What is needed
Here are records with pictures in them. Copy all of them exactly and leave the pictures out.

Records supplied

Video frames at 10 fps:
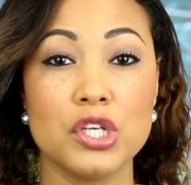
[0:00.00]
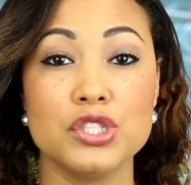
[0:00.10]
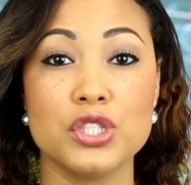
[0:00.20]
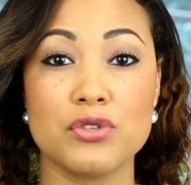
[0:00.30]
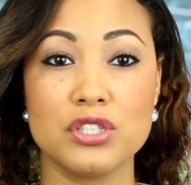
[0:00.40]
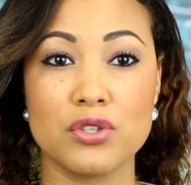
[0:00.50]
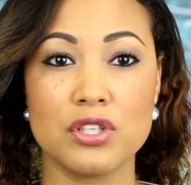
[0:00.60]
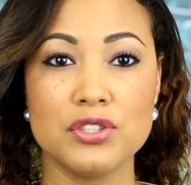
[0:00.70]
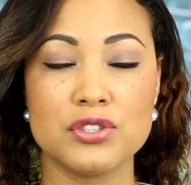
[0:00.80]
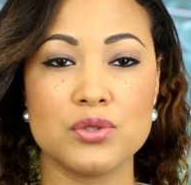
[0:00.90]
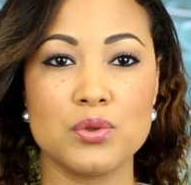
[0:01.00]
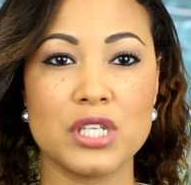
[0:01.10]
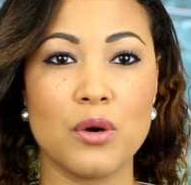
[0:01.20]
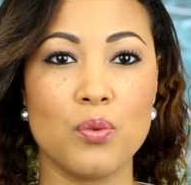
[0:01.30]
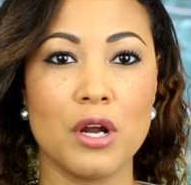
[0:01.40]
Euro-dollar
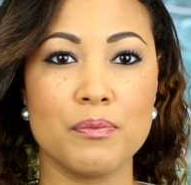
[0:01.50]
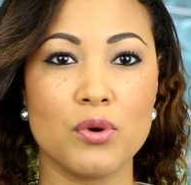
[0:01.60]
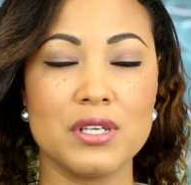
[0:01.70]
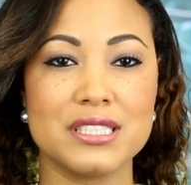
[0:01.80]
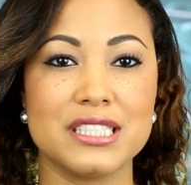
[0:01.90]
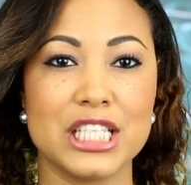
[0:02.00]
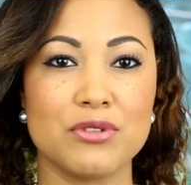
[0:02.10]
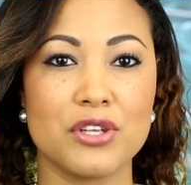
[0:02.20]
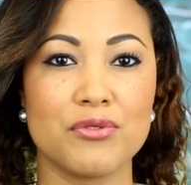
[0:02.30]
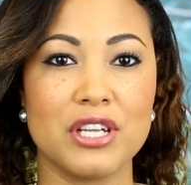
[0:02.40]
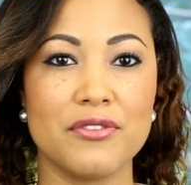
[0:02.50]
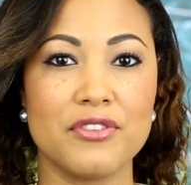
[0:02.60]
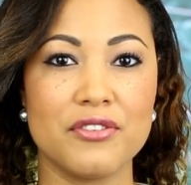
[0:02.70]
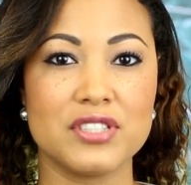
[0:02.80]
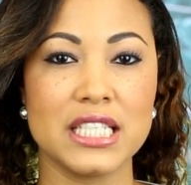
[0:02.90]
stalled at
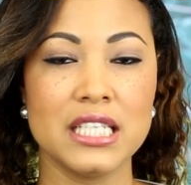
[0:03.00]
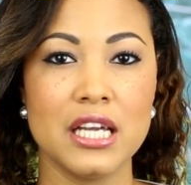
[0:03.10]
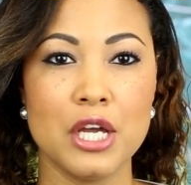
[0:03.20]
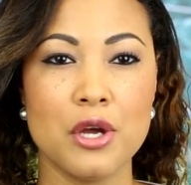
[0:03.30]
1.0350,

Solution for this problem
Video frames at 10 fps:
[0:00.00]
[0:00.10]
[0:00.20]
[0:00.30]
[0:00.40]
[0:00.50]
[0:00.60]
[0:00.70]
[0:00.80]
[0:00.90]
[0:01.00]
[0:01.10]
[0:01.20]
[0:01.30]
[0:01.40]
Euro-dollar
[0:01.50]
[0:01.60]
[0:01.70]
[0:01.80]
[0:01.90]
[0:02.00]
[0:02.10]
[0:02.20]
[0:02.30]
[0:02.40]
[0:02.50]
[0:02.60]
[0:02.70]
[0:02.80]
[0:02.90]
stalled at
[0:03.00]
[0:03.10]
[0:03.20]
[0:03.30]
1.0350,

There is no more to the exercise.